Rezension

Faszinierende, anstrengende und aufrüttelnde Lektüre!

Das Lied des Propheten -

Das Lied des Propheten
von Paul Lynch

Bewertet mit 5 Sternen

Dieser Roman hat mich sprachlos gemacht.  Ist die Szenerie doch mittlerweile so nah. Und genau das will der Autor David Lynch sicherlich bewirken: dass wir uns bewusst werden, schmerzhaft bewusst, wie schnell sich das Blatt wenden kann.

In Nordirland ist der Roman angesiedelt, dort ist mittlerweile die nationalistische Partei NAP ans Ruder gekommen. Mit Notverordnungen & Geheimpolizei  wird geltendes Recht leicht ausgehebelt und das Land findet sich in einer handfesten Diktatur wieder. Innerhalb kurzer Zeit „verschwinden“ Menschen, die anders denken und für ihr Recht einstehen. Darunter auch Larry, der Ehemann von Eilish, der in der Lehrergewerkschaft als  stellvertretender Generalsekretär sehr aktiv ist und sich nicht mundtot machen lässt.
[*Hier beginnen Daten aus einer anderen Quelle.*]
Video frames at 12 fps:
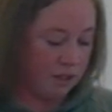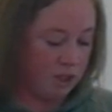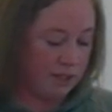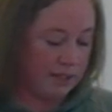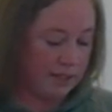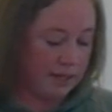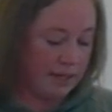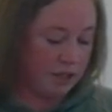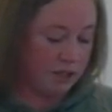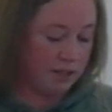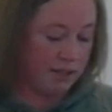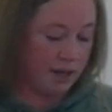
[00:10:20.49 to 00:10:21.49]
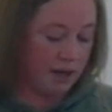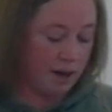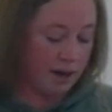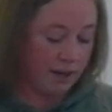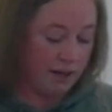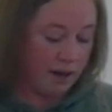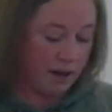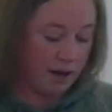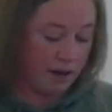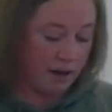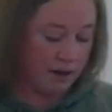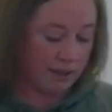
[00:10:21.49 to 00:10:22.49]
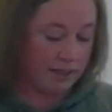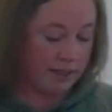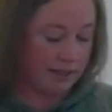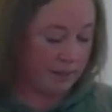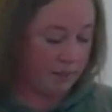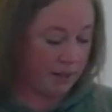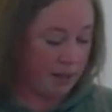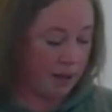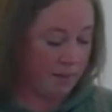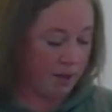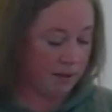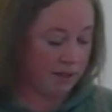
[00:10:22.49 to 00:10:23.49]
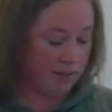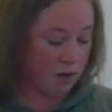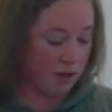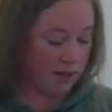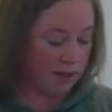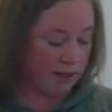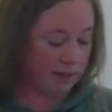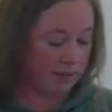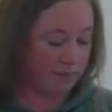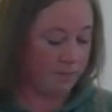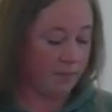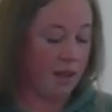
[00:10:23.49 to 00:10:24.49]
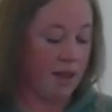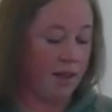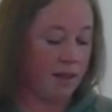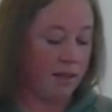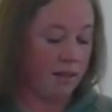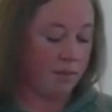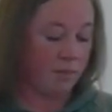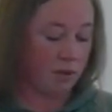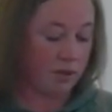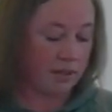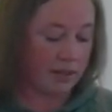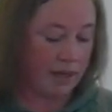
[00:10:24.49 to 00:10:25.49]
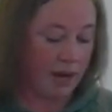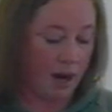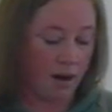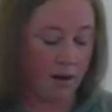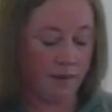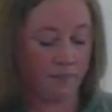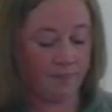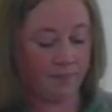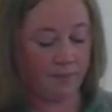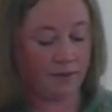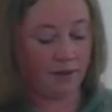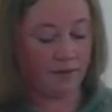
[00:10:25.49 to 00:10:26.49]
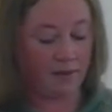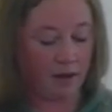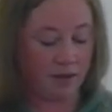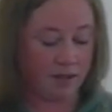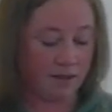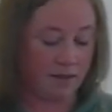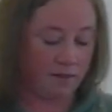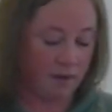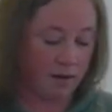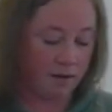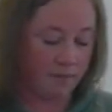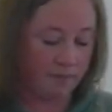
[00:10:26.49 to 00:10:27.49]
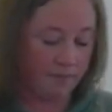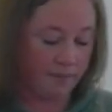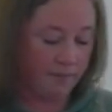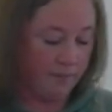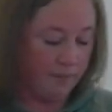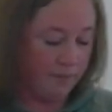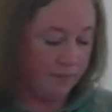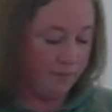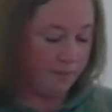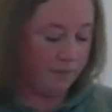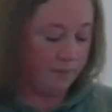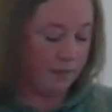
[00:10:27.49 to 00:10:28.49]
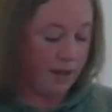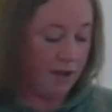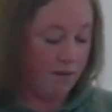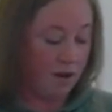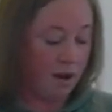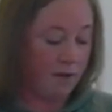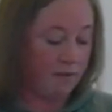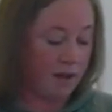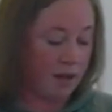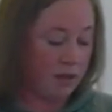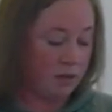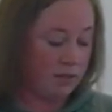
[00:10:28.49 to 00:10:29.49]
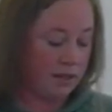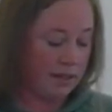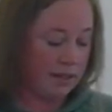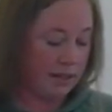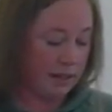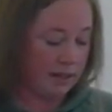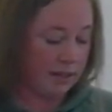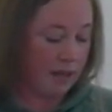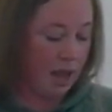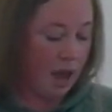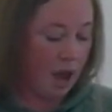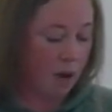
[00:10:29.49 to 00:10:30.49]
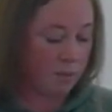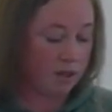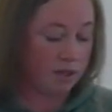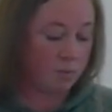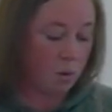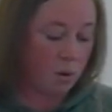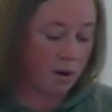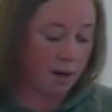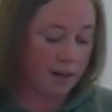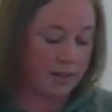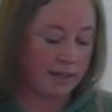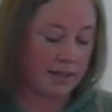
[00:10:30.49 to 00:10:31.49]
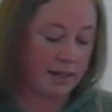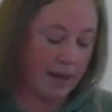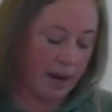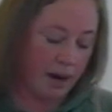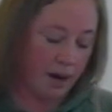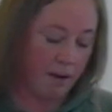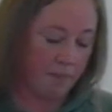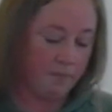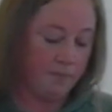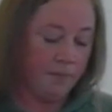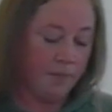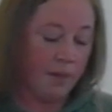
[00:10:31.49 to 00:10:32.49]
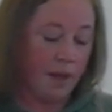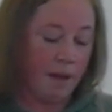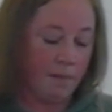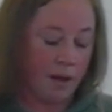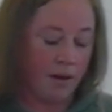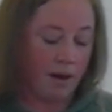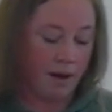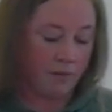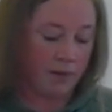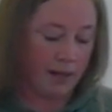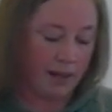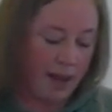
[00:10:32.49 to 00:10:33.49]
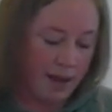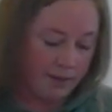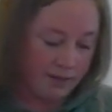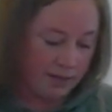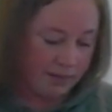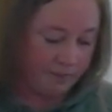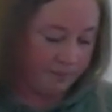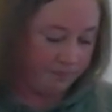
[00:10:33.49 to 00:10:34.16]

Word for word: Jesus teaches that God cares deeply about the small things the birds in the air, the flowers of the field. If God values these things, how much more does He care about our everyday lives?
Über Nacht ist die Wissenschaftlerin Eilish allein mit ihren 4 Kindern – der Kleinste ist gerade mal ein halbes Jahr alt. Der Große soll in die Armee eingezogen werden. Spätestens,  als er sich weigert und sich heimlich den Rebellen anschließt, wird die Familie heftig schikaniert.  Eilish verliert den Job, bangt um ihren abgetauchten Sohn, hofft auf die Rückkehr von Larry und hat überdies noch einen dementen Vater, der ein paar Straßen weiter lebt und um den sie sich kümmern muss.  Die Schulen werden geschlossen, Lebensmittel werden immer knapper und schon sehr bald gibt es grausame Gefechte mitten in der Stadt, auch in der Straße von Eilish und ihrer Familie.

Eilishs Schwester lebt im Ausland und hat sie bereits zu Beginn dieser furchtbaren Entwicklungen gedrängt, mit ihrer Hilfe das Land zu verlassen. Doch Eilish will ihre Heimat nicht so schnell aufgeben. Sie ist hin und her gerissen. Nicht zuletzt, weil sie da sein will, wenn ihr Sohn und ihr Mann eines Tages wieder nach Hause kommen. Weil sich noch nicht die Gewissheit einstellen will, dass alles nur noch schlimmer wird. Ich kann mich in diese Mutter absolut hineinversetzen und überlege unweigerlich, ob ich anders handeln würde. Wahrscheinlich nicht. Ich verstehe ihre Beweggründe und Zweifel zu hundert Prozent.

Lynch beschreibt diese Entwicklung unglaublich intensiv. Nicht zuletzt durch eine ganz besondere Sprache voller poetischer Sprachbilder,  langer Sätze und ohne Kennzeichnung von direkter Rede. Ich muss teilweise Sätze und Abschnitte zweimal durchlesen, um alles zu erfassen.  Das führt dazu, dass ich das Lesetempo sehr runterschraube. Aber auch die Kette an furchtbaren Ereignissen lassen mich immer mal wieder eine Pause einlegen um zu verarbeiten. Ich glaube, dass der Autor genau dies bezweckt. Durch ein Innehalten und Langsamlesen wird die Lektüre intensiver, dringt in jede Pore und zieht mich mit hinein in diese tragische Geschichte, die doch gar nicht mehr so unrealistisch und dystopisch erscheint. Und genau das soll mir bewusst gemacht werden.

Mich persönlich hat die Lektüre angestrengt, fasziniert, gefesselt und unheimlich traurig gemacht. An so vielen Orten erleben Menschen genau jetzt genau dieses Szenario. Nur die absolut Verzweifelten entscheiden sich zur Flucht - so auch letztendlich Eilish im Roman, als es für sie nicht mehr geht. Aber selbst solch eine Flucht ist gefährlich und kann schiefgehen…

Wow, der Roman hat mich regelrecht weggefegt! Prädikat: wertvoll!